▸ Your instructions: Could you please retype the records exactly, minus their pictures?

▸ Collected data entries:
== Segment start ==

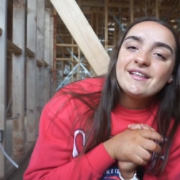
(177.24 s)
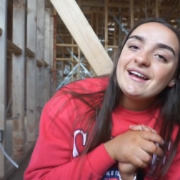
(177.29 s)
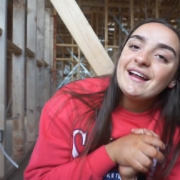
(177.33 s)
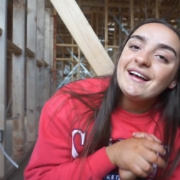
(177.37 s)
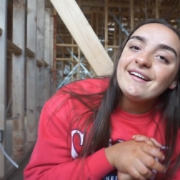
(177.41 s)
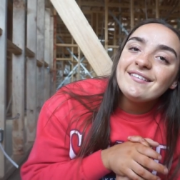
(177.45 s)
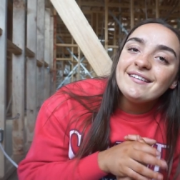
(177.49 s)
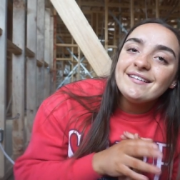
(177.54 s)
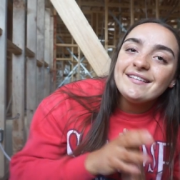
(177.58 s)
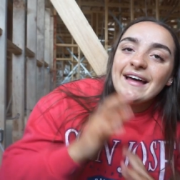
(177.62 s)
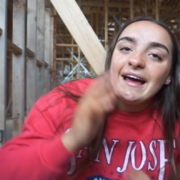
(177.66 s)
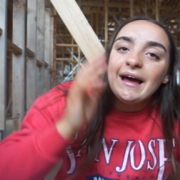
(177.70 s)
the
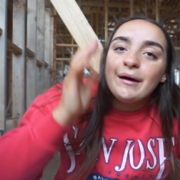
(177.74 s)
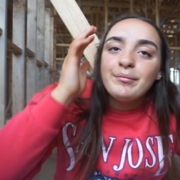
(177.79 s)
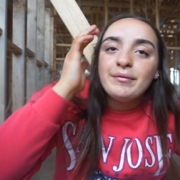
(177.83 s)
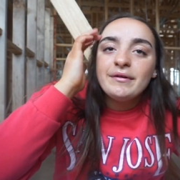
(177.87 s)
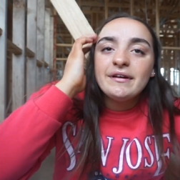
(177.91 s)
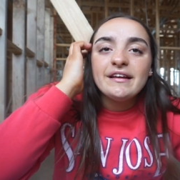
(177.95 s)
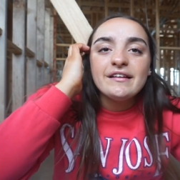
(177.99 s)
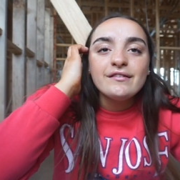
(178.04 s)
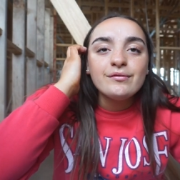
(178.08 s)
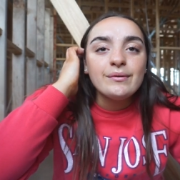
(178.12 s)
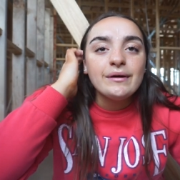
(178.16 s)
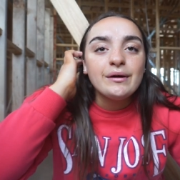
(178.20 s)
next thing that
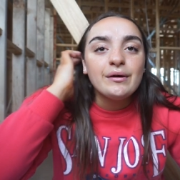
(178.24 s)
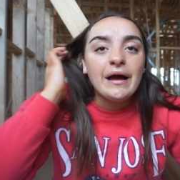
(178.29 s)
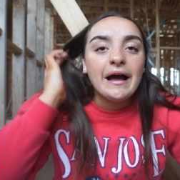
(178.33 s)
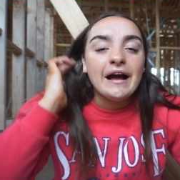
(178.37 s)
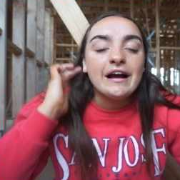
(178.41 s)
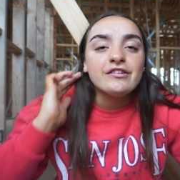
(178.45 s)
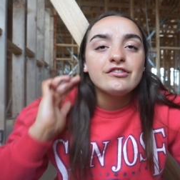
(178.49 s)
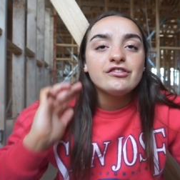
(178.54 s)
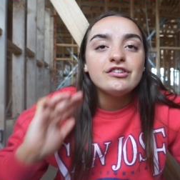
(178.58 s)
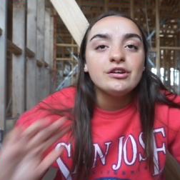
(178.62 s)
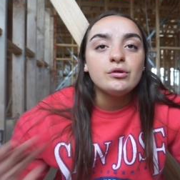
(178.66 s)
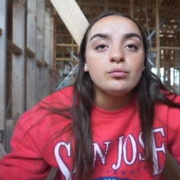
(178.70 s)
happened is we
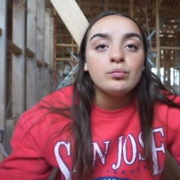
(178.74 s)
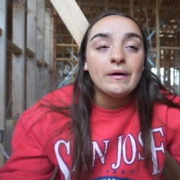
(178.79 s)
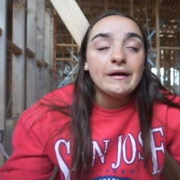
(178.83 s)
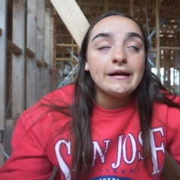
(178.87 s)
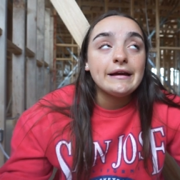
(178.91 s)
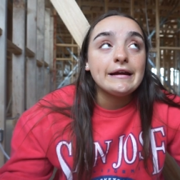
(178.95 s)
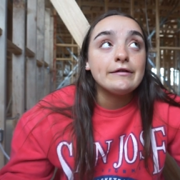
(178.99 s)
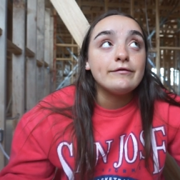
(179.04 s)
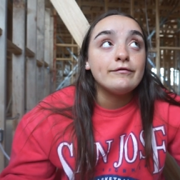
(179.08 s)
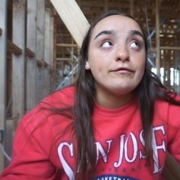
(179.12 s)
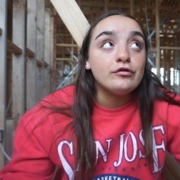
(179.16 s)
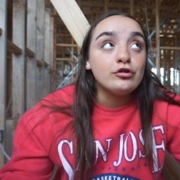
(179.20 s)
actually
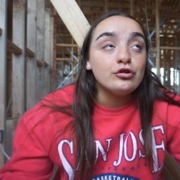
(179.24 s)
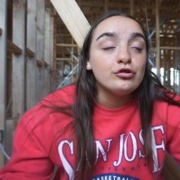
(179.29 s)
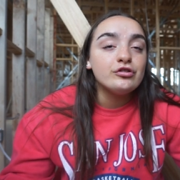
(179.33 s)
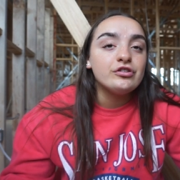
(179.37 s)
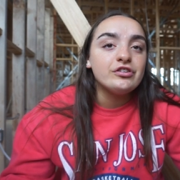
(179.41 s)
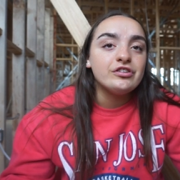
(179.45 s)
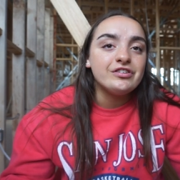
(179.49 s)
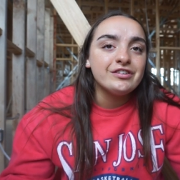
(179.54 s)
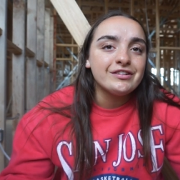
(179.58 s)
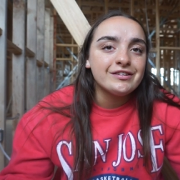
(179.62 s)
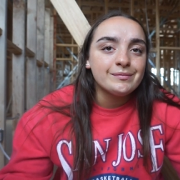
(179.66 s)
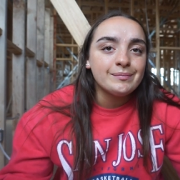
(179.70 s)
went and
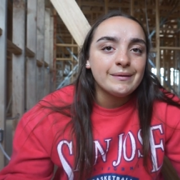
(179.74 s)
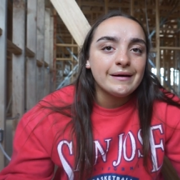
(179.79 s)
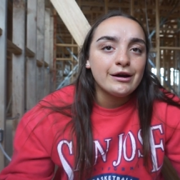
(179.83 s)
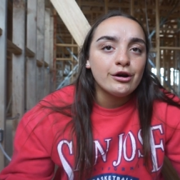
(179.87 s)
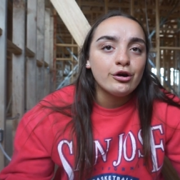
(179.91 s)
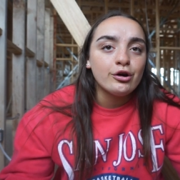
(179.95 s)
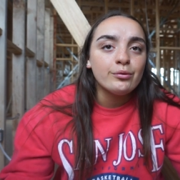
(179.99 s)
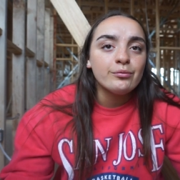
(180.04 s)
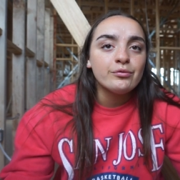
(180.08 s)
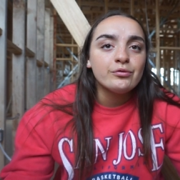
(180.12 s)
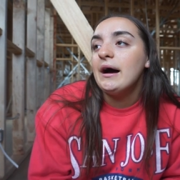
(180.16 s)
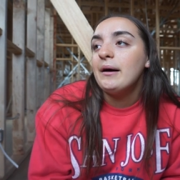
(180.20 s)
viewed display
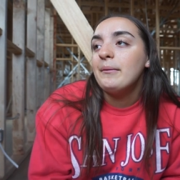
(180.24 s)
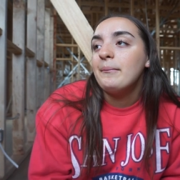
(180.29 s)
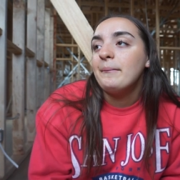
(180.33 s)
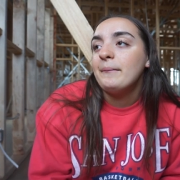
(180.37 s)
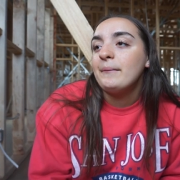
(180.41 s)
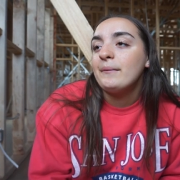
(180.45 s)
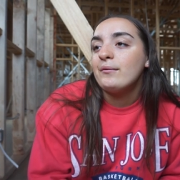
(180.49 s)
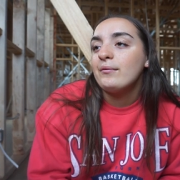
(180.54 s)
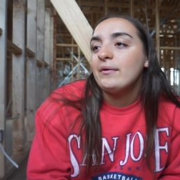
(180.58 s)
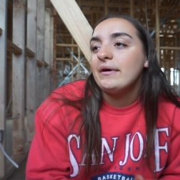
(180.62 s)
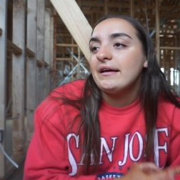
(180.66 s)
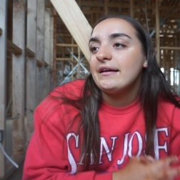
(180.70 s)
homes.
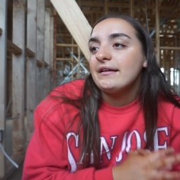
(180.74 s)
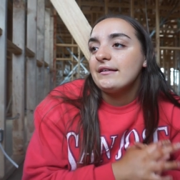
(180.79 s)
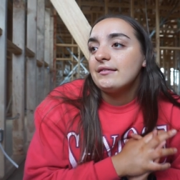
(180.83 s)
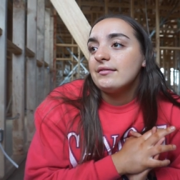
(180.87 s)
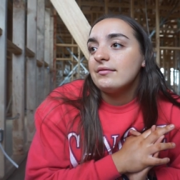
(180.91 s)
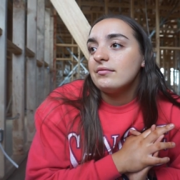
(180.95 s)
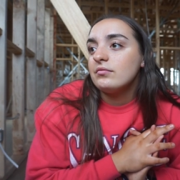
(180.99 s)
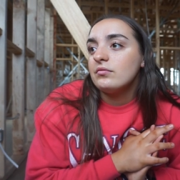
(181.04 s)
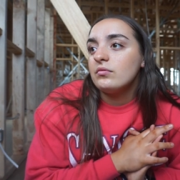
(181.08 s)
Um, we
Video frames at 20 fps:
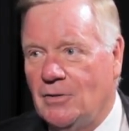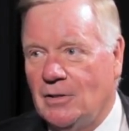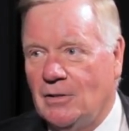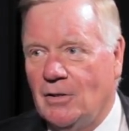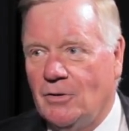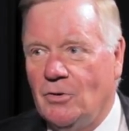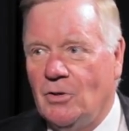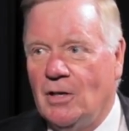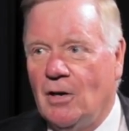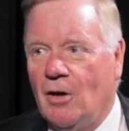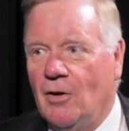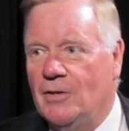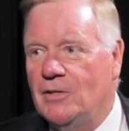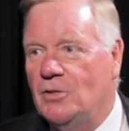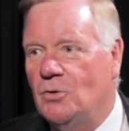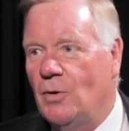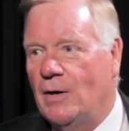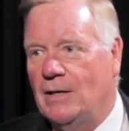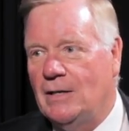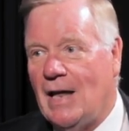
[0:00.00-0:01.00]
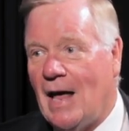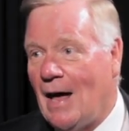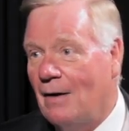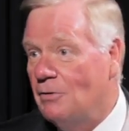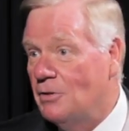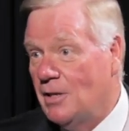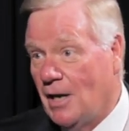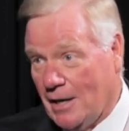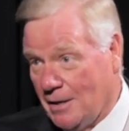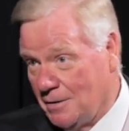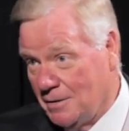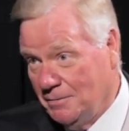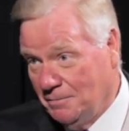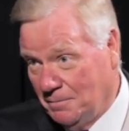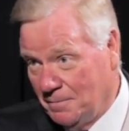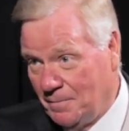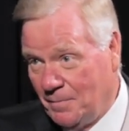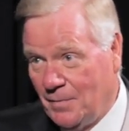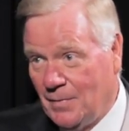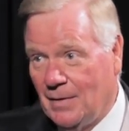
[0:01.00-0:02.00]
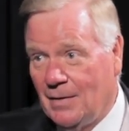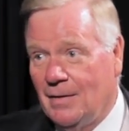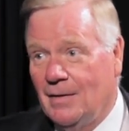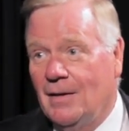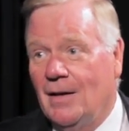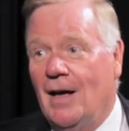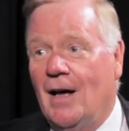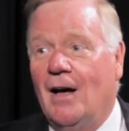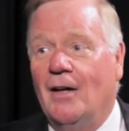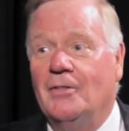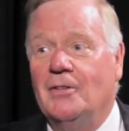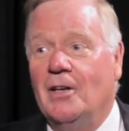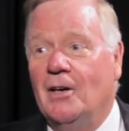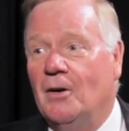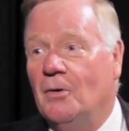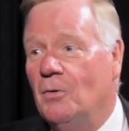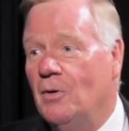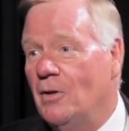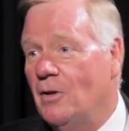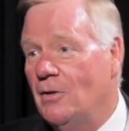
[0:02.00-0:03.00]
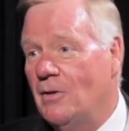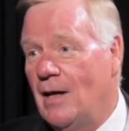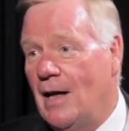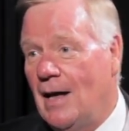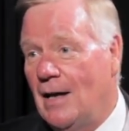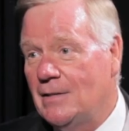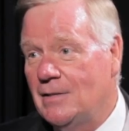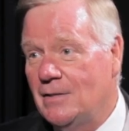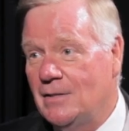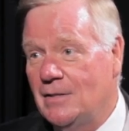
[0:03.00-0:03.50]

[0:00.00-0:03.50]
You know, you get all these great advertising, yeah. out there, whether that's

== Segment end ==

▸ Reply:
(177.24 s)
(177.29 s)
(177.33 s)
(177.37 s)
(177.41 s)
(177.45 s)
(177.49 s)
(177.54 s)
(177.58 s)
(177.62 s)
(177.66 s)
(177.70 s)
the
(177.74 s)
(177.79 s)
(177.83 s)
(177.87 s)
(177.91 s)
(177.95 s)
(177.99 s)
(178.04 s)
(178.08 s)
(178.12 s)
(178.16 s)
(178.20 s)
next thing that
(178.24 s)
(178.29 s)
(178.33 s)
(178.37 s)
(178.41 s)
(178.45 s)
(178.49 s)
(178.54 s)
(178.58 s)
(178.62 s)
(178.66 s)
(178.70 s)
happened is we
(178.74 s)
(178.79 s)
(178.83 s)
(178.87 s)
(178.91 s)
(178.95 s)
(178.99 s)
(179.04 s)
(179.08 s)
(179.12 s)
(179.16 s)
(179.20 s)
actually
(179.24 s)
(179.29 s)
(179.33 s)
(179.37 s)
(179.41 s)
(179.45 s)
(179.49 s)
(179.54 s)
(179.58 s)
(179.62 s)
(179.66 s)
(179.70 s)
went and
(179.74 s)
(179.79 s)
(179.83 s)
(179.87 s)
(179.91 s)
(179.95 s)
(179.99 s)
(180.04 s)
(180.08 s)
(180.12 s)
(180.16 s)
(180.20 s)
viewed display
(180.24 s)
(180.29 s)
(180.33 s)
(180.37 s)
(180.41 s)
(180.45 s)
(180.49 s)
(180.54 s)
(180.58 s)
(180.62 s)
(180.66 s)
(180.70 s)
homes.
(180.74 s)
(180.79 s)
(180.83 s)
(180.87 s)
(180.91 s)
(180.95 s)
(180.99 s)
(181.04 s)
(181.08 s)
Um, we
Video frames at 20 fps:
[0:00.00-0:01.00]
[0:01.00-0:02.00]
[0:02.00-0:03.00]
[0:03.00-0:03.50]

[0:00.00-0:03.50]
You know, you get all these great advertising, yeah. out there, whether that's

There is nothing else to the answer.